The radial artery and the venae run between the flexor carpi radialis and BR muscles. The typical course of the SBRN in the proximal forearm is posterior to the BR muscle and radial to the vascular pedicle. In the distal forearm, the SBRN emerges from the posterior aspect of the BR muscle between the 2 BR tendons and then travels anterior to it. It then divides into multiple branches (Fig. 2).2–4 During the harvest of an RFFF, the SBRN is used as a landmark. Pirela-Cruz and Scher2 described 2 distinct types of anatomic patterns of the SBRN—type I was described as 1 main nerve and type II had 2 distinct nerves.
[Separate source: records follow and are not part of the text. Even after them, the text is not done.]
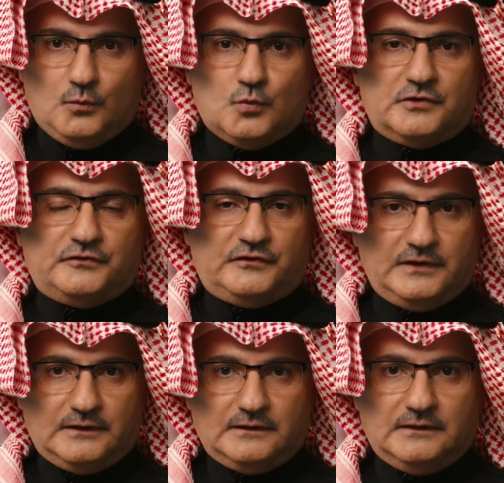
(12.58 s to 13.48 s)
were
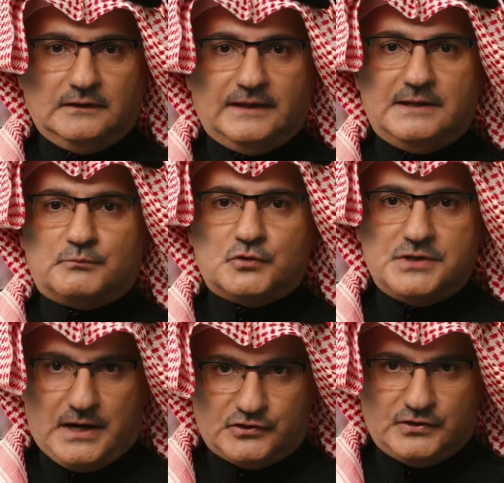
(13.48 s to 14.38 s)
still in
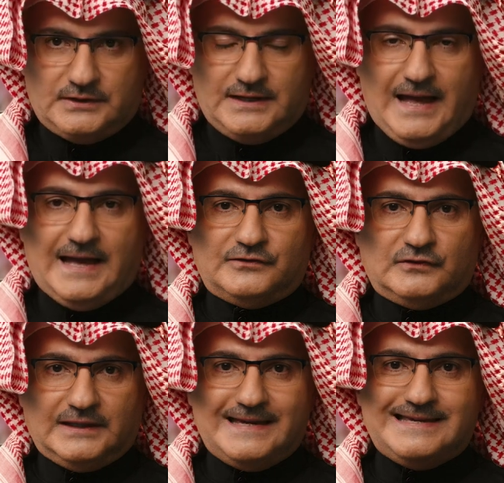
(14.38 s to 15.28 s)
production
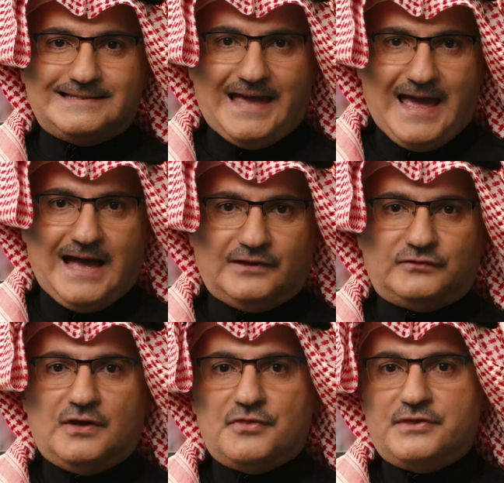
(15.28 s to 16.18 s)
as late
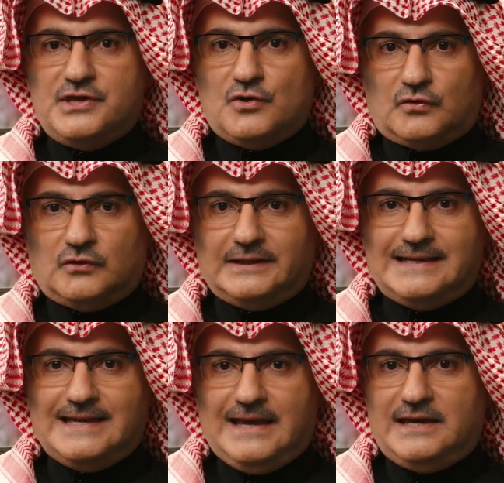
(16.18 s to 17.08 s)
as the
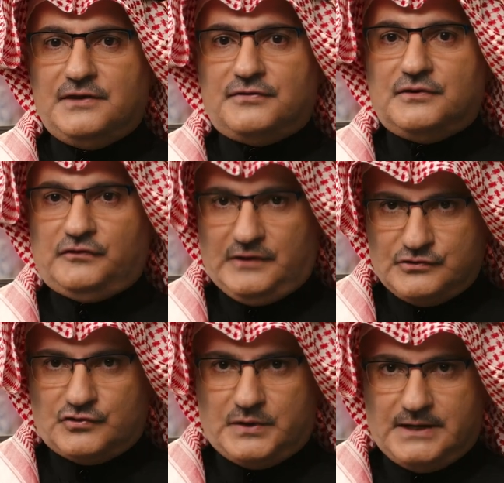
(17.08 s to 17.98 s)
early 8th
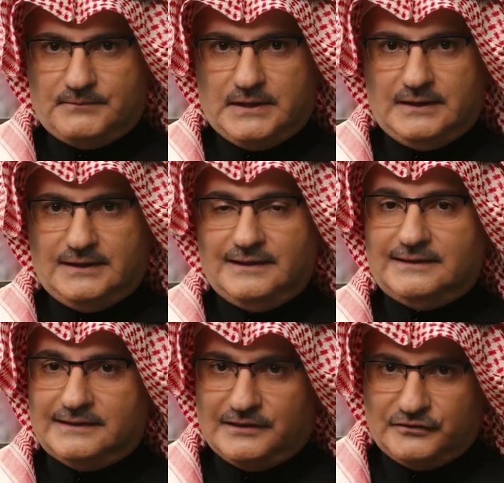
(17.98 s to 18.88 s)
century.
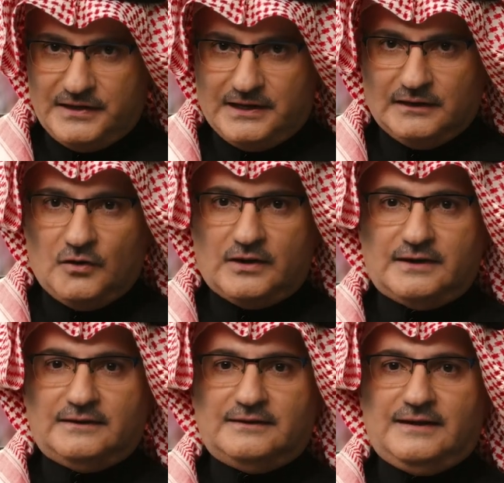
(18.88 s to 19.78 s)
Let's take a look
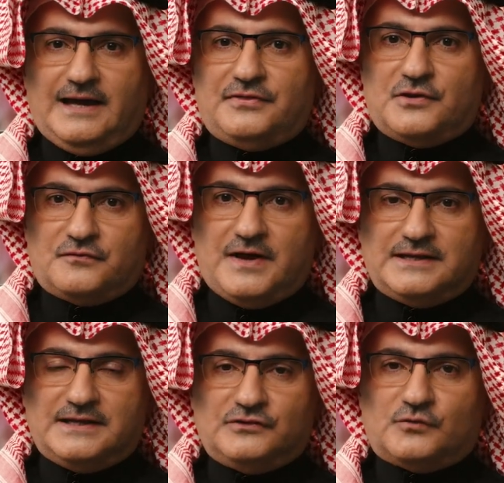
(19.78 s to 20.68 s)
at their
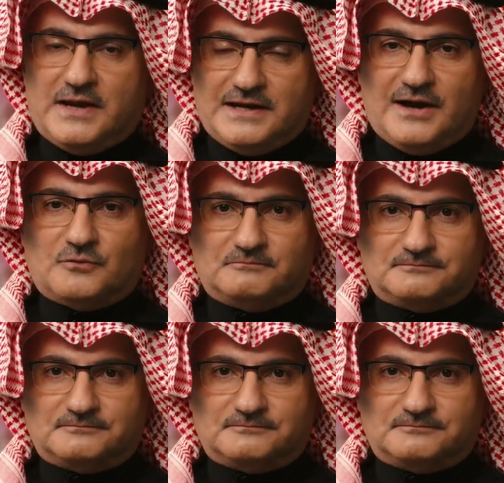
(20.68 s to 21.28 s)
findings right now.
The anatomy of the SBRN has been well studied, and several variations have been reported in terms of the branching pattern.4–7 In our case, the absence of the LACN and its typical course along the cephalic vein was a critical aspect of recognizing aberrant anatomy. Moreover, the caliber of the aberrant SBRN was larger than the typical LACN, which can be helpful in preventing iatrogenic nerve injuries. Lindau and Wax reported an aberrant course of the SBRN in which the nerve was anterior to the BR muscle but never passed posterior to it.8 Shankhdhar et al9 also described an anatomic variant of the SBRN, where the nerve was anterior to the BR muscle and ulnar to the BR tendon. Yogesh et al10 described a case in which the radial nerve supplied all the heads of the triceps brachii muscle and provided cutaneous branches such as lower lateral cutaneous nerve of the arm and posterior cutaneous nerve of forearm in typical fashion. However, the radial nerve ended without continuing further and did not provide its standard innervation. The musculocutaneous nerve supplied the BR, extensor carpi radialis longus, and extensor carpi radialis brevis muscles, and ultimately, it divided terminally into 2 branches, such as superficial and deep. The deep branch of the musculocutaneous nerve corresponded to the usual deep branch of the radial nerve, whereas the superficial branch of the musculocutaneous nerve corresponded to the usual superficial branch of the radial nerve. In Wartenberg’s syndrome, there is compression of the SBRN likely secondary to acute or chronic pressure that most commonly occurs where the nerve exists the BR.11 Another reported anatomic variation occurs when the nerve penetrates through the BR tendons potentially resulting in nerve compression and paresthesia along the radial aspect of the forearm with pronation.12
The RFFF has the potential to provide sensory reinnervation with the anastomosis of the LACN and lingual nerve. However, functional outcomes related to speech and swallowing after nerve reconstruction remain unclear. Additionally, some free flaps have spontaneously regained some sensation even without nerve reconstruction.13,14
The RFFF has become one of the most commonly used free flaps for the reconstruction of head and neck cancers due to its several advantages. The aberrant courses of important anatomic structures are important to understand to avoid injury and subsequent sequelae.